Interessante Studie über die Bestrafung von Missverhalten durch unbeteiligte Dritte Offline: When and Why Do Third Parties Punish Outside of the Lab? A Cross-Cultural Recall Study. Die Studie fand heraus, dass die Bestrafung von Fehlverhalten durch unbeteiligte Dritte im RealLife maßgeblich von der Wertschätzung des Wohlergehens des Opfers abhängt und äußerst selten vorkommt.

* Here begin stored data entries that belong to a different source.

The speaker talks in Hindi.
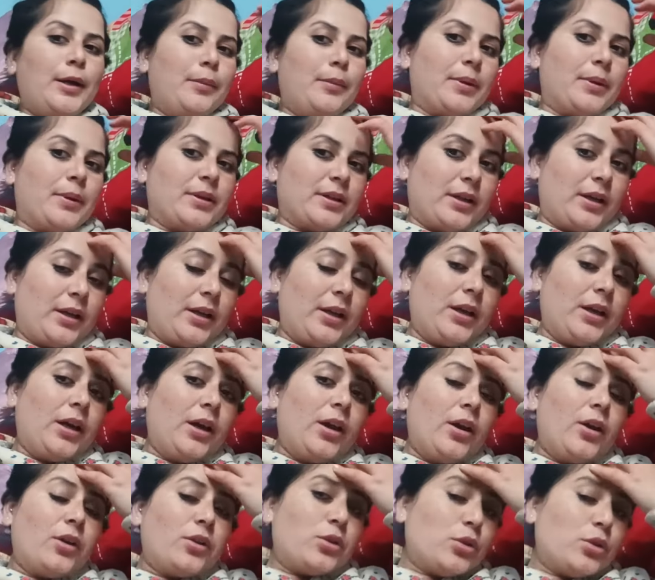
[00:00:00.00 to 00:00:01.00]
पता
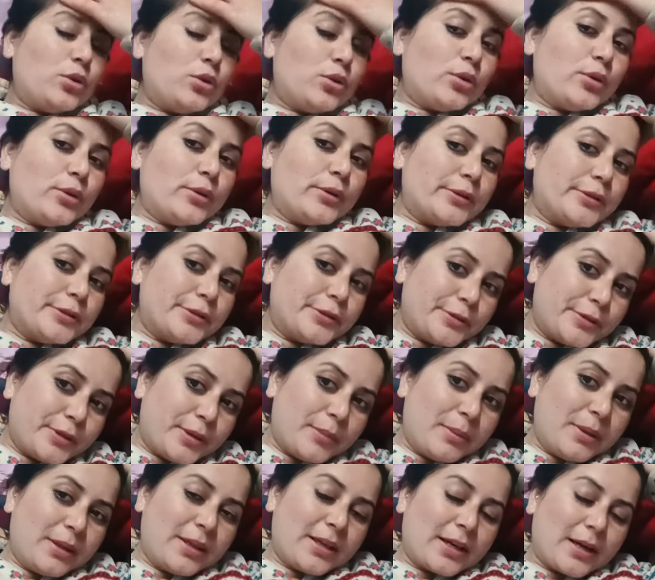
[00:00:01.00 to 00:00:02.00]
नहीं तो
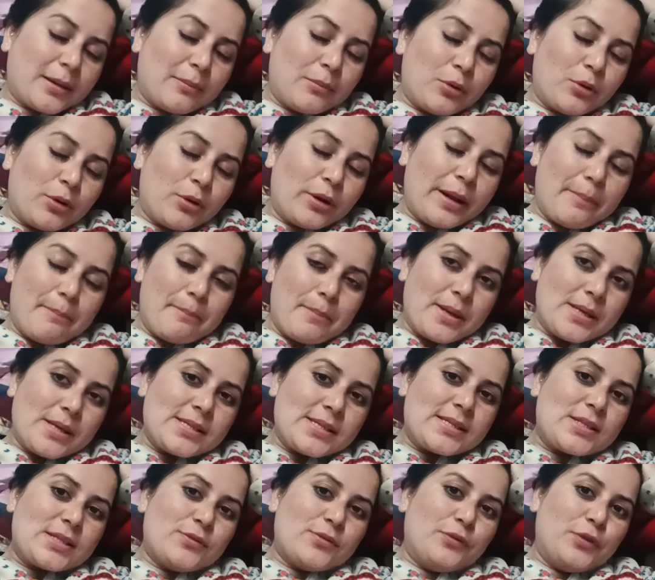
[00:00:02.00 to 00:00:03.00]
अभी तक हम लोगों ने
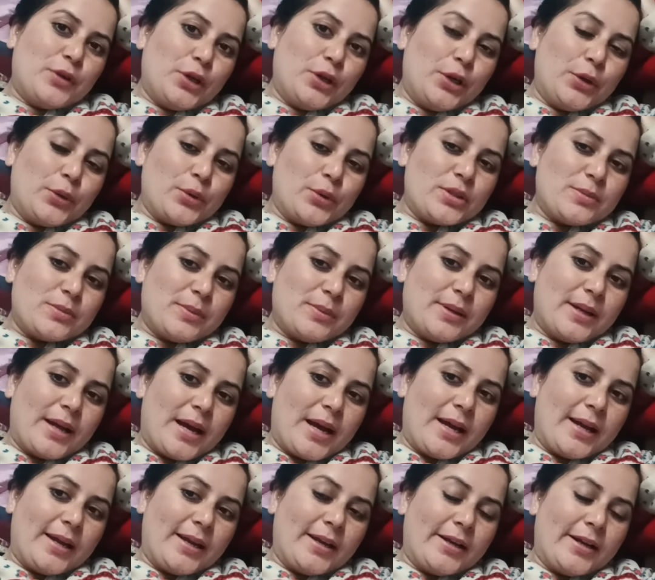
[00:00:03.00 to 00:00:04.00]
मस्त वीडियोस
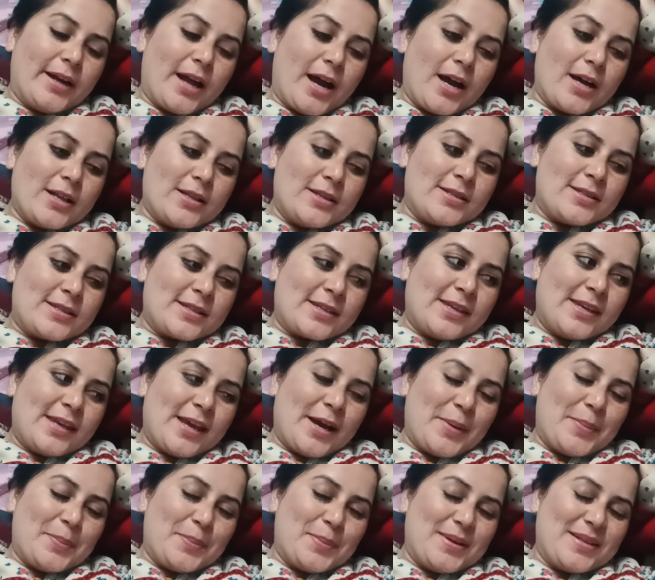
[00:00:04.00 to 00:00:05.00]
बनाए डांस
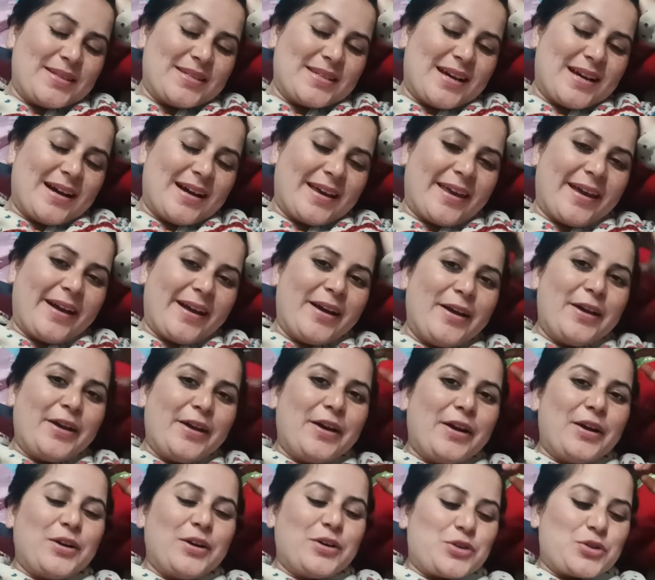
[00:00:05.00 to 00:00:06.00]
किया मज़ा आ गया
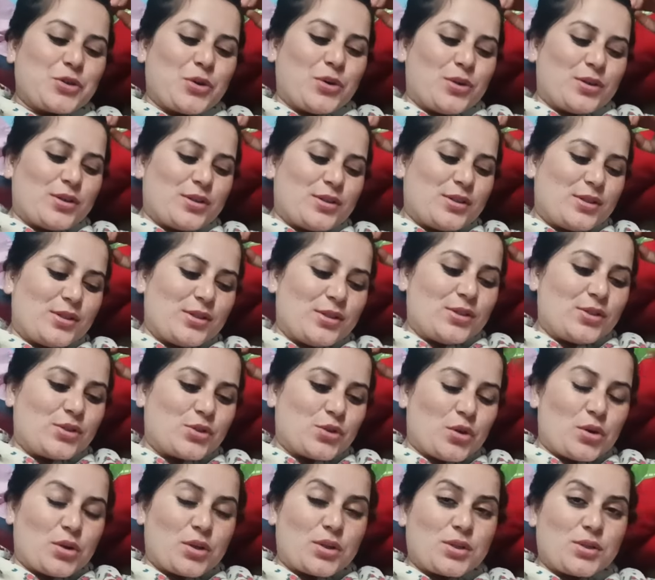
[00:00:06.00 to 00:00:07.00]
शॉर्ट्स
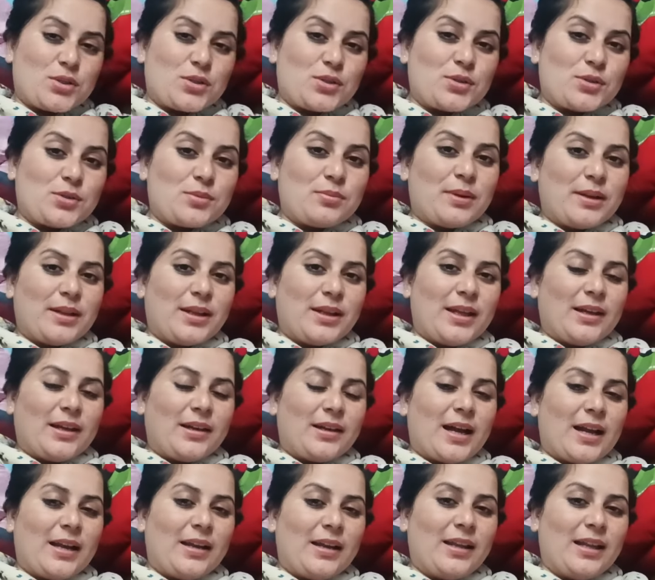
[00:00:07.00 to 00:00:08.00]
शॉर्ट्स में
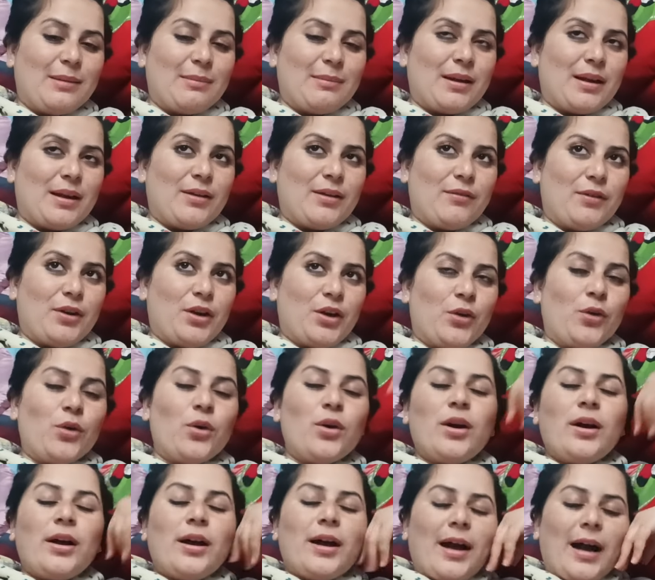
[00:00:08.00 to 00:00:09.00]
डाली थी मैंने वीडियो
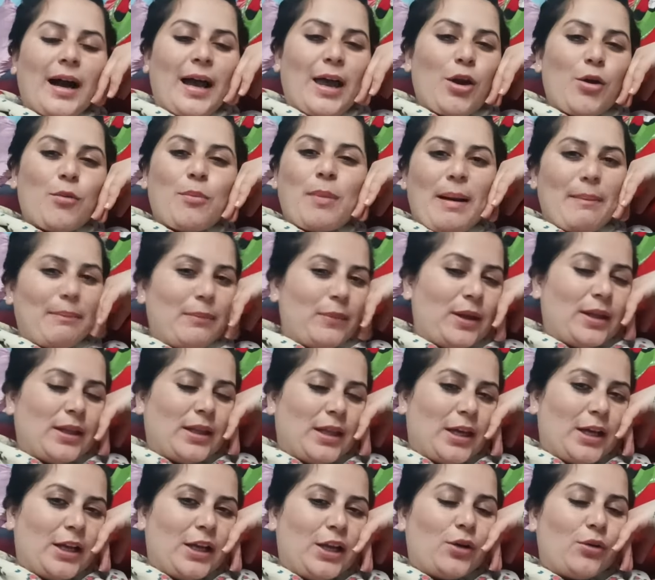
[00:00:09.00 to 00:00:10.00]
आई होप आपने
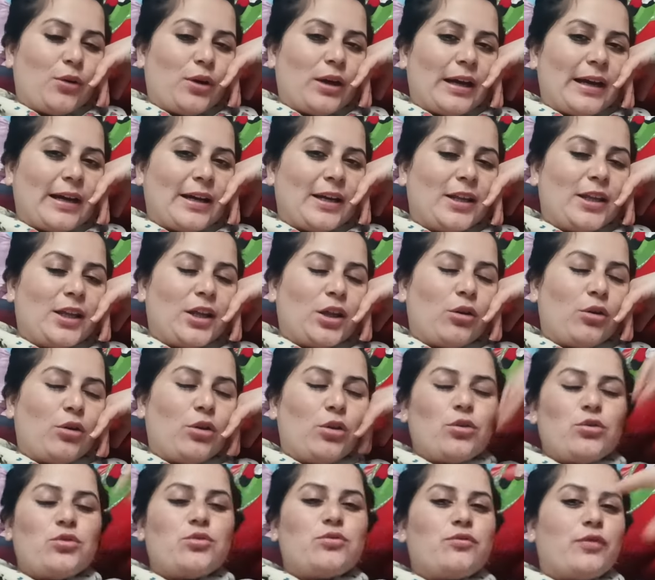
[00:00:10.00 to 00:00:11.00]
देख ली होगी अगर नहीं देखी
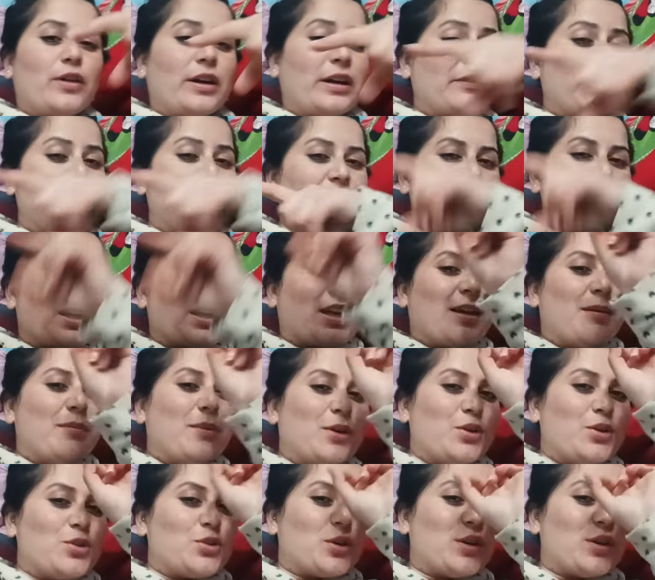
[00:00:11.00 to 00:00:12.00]
होगी तो फटाफट जाके
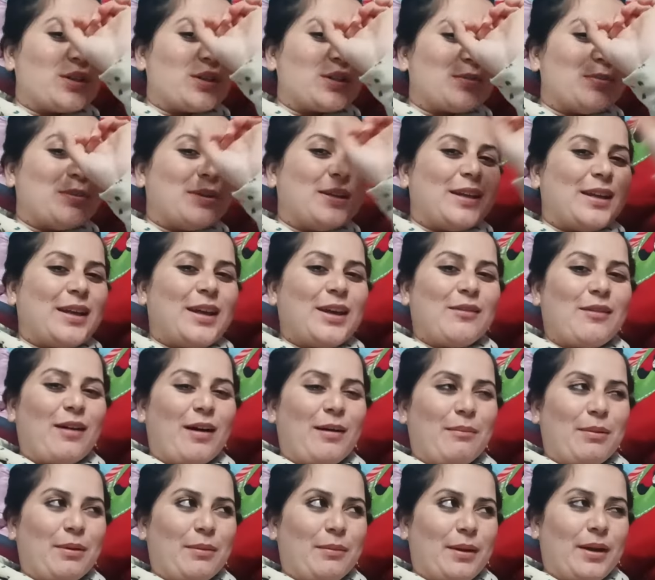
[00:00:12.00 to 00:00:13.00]
मेरे शॉर्ट्स में देखिए
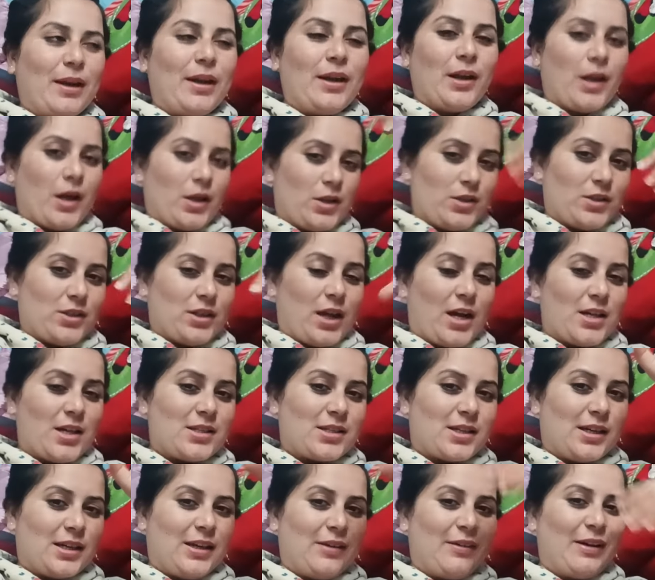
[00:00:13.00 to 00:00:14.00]
वहाँ पर मैंने
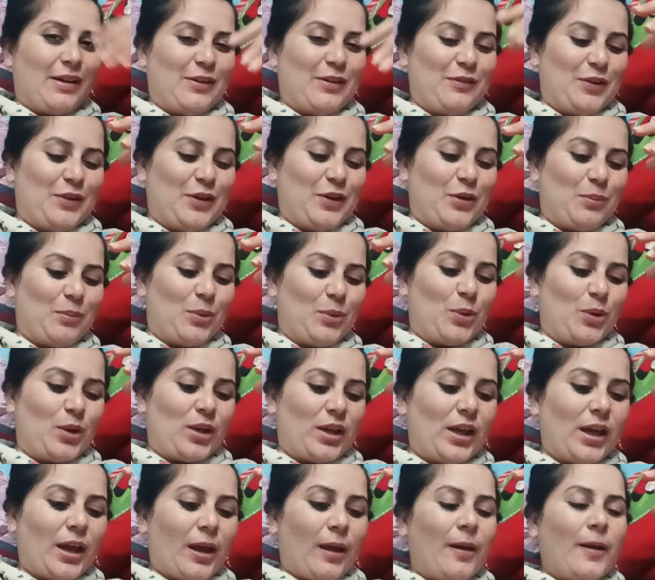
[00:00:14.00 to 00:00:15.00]
डांस करने वाली वीडियो
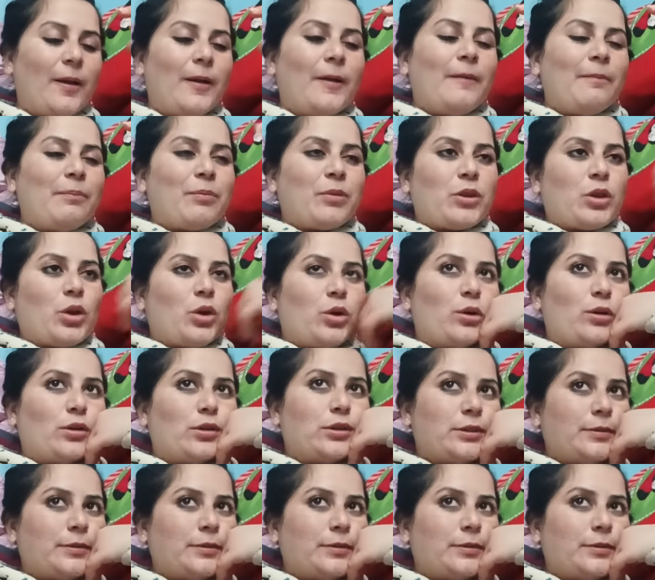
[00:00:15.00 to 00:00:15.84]
अपलोड की है तो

Across three samples in two countries (United States and Japan; N = 1,294), we found that third parties’ anger at transgressors, and their intervention and punishment on behalf of victims, varied in real-life conflicts as a function of how much third parties valued the welfare of the disputants. Punishment was rare (1–2%) when third parties did not value the welfare of the victim, suggesting that previous economic game results have overestimated third parties’ willingness to punish transgressors on behalf of strangers.

Die Studie kontrastiert dies nicht mit viralem Online-Vigilantism (Selbstjustiz), aber der Vergleich liegt für mich nahe. Anscheinend ist die Motivation für Online-Vigilantism eine prinzipiell andere und es handelt sich anscheinend nicht um eine Bestrafung von Fehlverhalten. Meines Erachtens ist diese Studie ein starkes Indiz für die tatsächliche Existenz des Virtue Signaling, Bestrafung eines unbekannten Dritten funktioniert als Signal für die eigene Peergroup und hat eine grundsätzlich andere Funktion, als die Bestrafung offline. Es ist eine Form der Kommunikation.